# TO DO
The pictures in the data below are to be omitted; all else must be duplicated exactly.
====
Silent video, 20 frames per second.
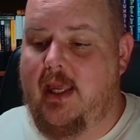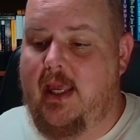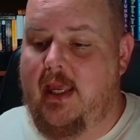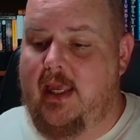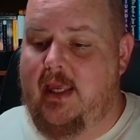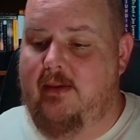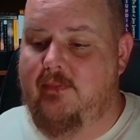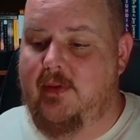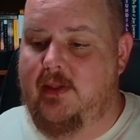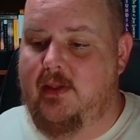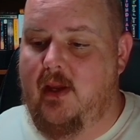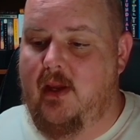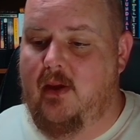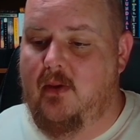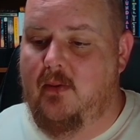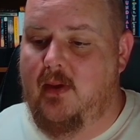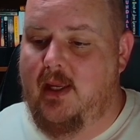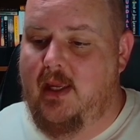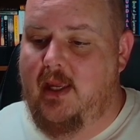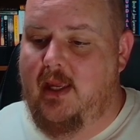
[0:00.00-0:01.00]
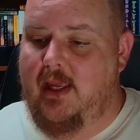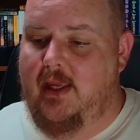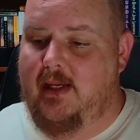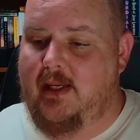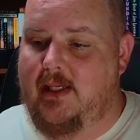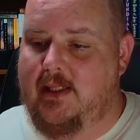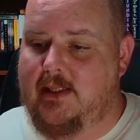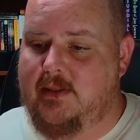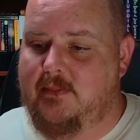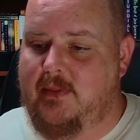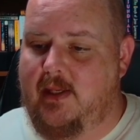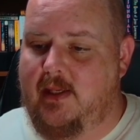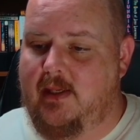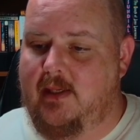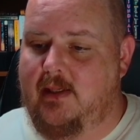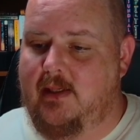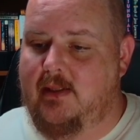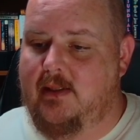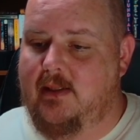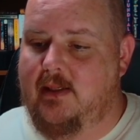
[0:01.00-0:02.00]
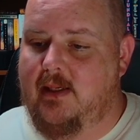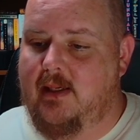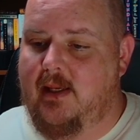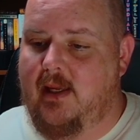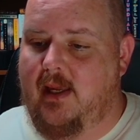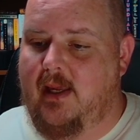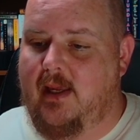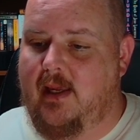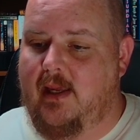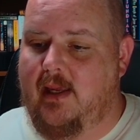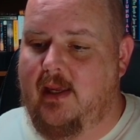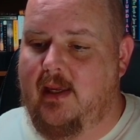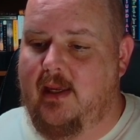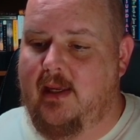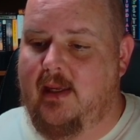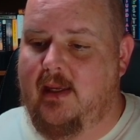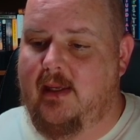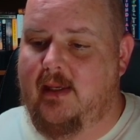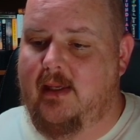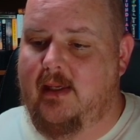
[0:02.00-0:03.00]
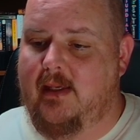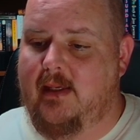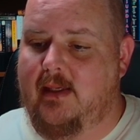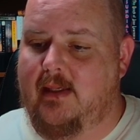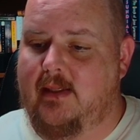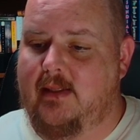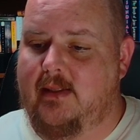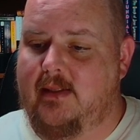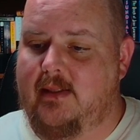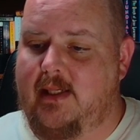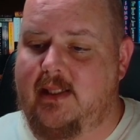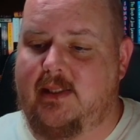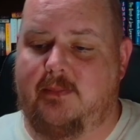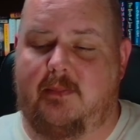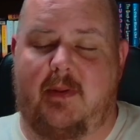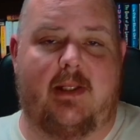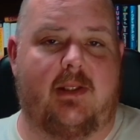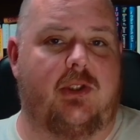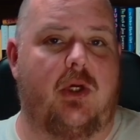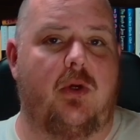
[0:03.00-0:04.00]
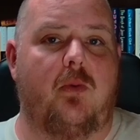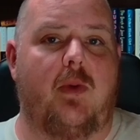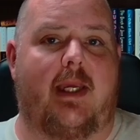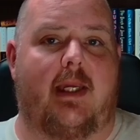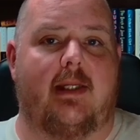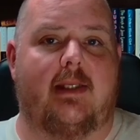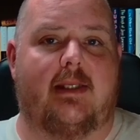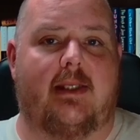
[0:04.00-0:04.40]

even though it has been, uh, it's been two weeks.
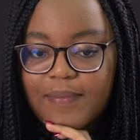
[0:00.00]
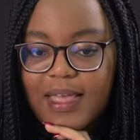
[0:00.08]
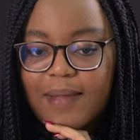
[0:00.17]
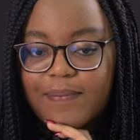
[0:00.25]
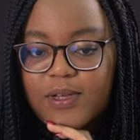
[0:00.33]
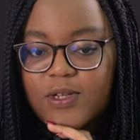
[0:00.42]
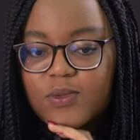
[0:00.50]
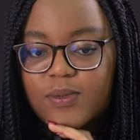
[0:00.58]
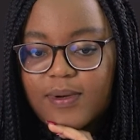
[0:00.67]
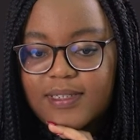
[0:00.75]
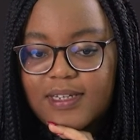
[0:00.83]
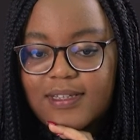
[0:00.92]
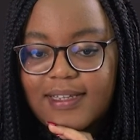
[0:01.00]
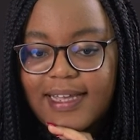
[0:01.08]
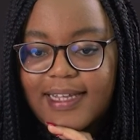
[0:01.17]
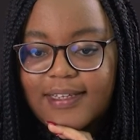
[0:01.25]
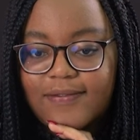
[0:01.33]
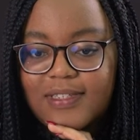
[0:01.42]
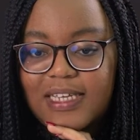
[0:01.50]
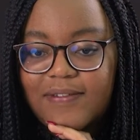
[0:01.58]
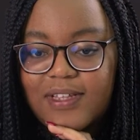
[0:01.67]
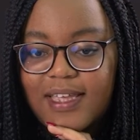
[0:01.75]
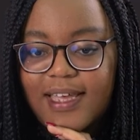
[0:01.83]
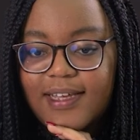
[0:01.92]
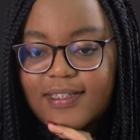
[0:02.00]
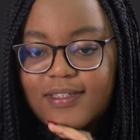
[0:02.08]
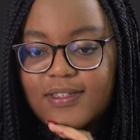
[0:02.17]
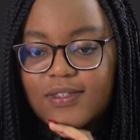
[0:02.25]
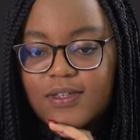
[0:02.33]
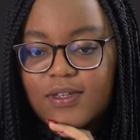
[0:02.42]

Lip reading: And because we want a negative 7x,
====
# REPLY TO THE EXERCISE
Silent video, 20 frames per second.
[0:00.00-0:01.00]
[0:01.00-0:02.00]
[0:02.00-0:03.00]
[0:03.00-0:04.00]
[0:04.00-0:04.40]

even though it has been, uh, it's been two weeks.
[0:00.00]
[0:00.08]
[0:00.17]
[0:00.25]
[0:00.33]
[0:00.42]
[0:00.50]
[0:00.58]
[0:00.67]
[0:00.75]
[0:00.83]
[0:00.92]
[0:01.00]
[0:01.08]
[0:01.17]
[0:01.25]
[0:01.33]
[0:01.42]
[0:01.50]
[0:01.58]
[0:01.67]
[0:01.75]
[0:01.83]
[0:01.92]
[0:02.00]
[0:02.08]
[0:02.17]
[0:02.25]
[0:02.33]
[0:02.42]

Lip reading: And because we want a negative 7x,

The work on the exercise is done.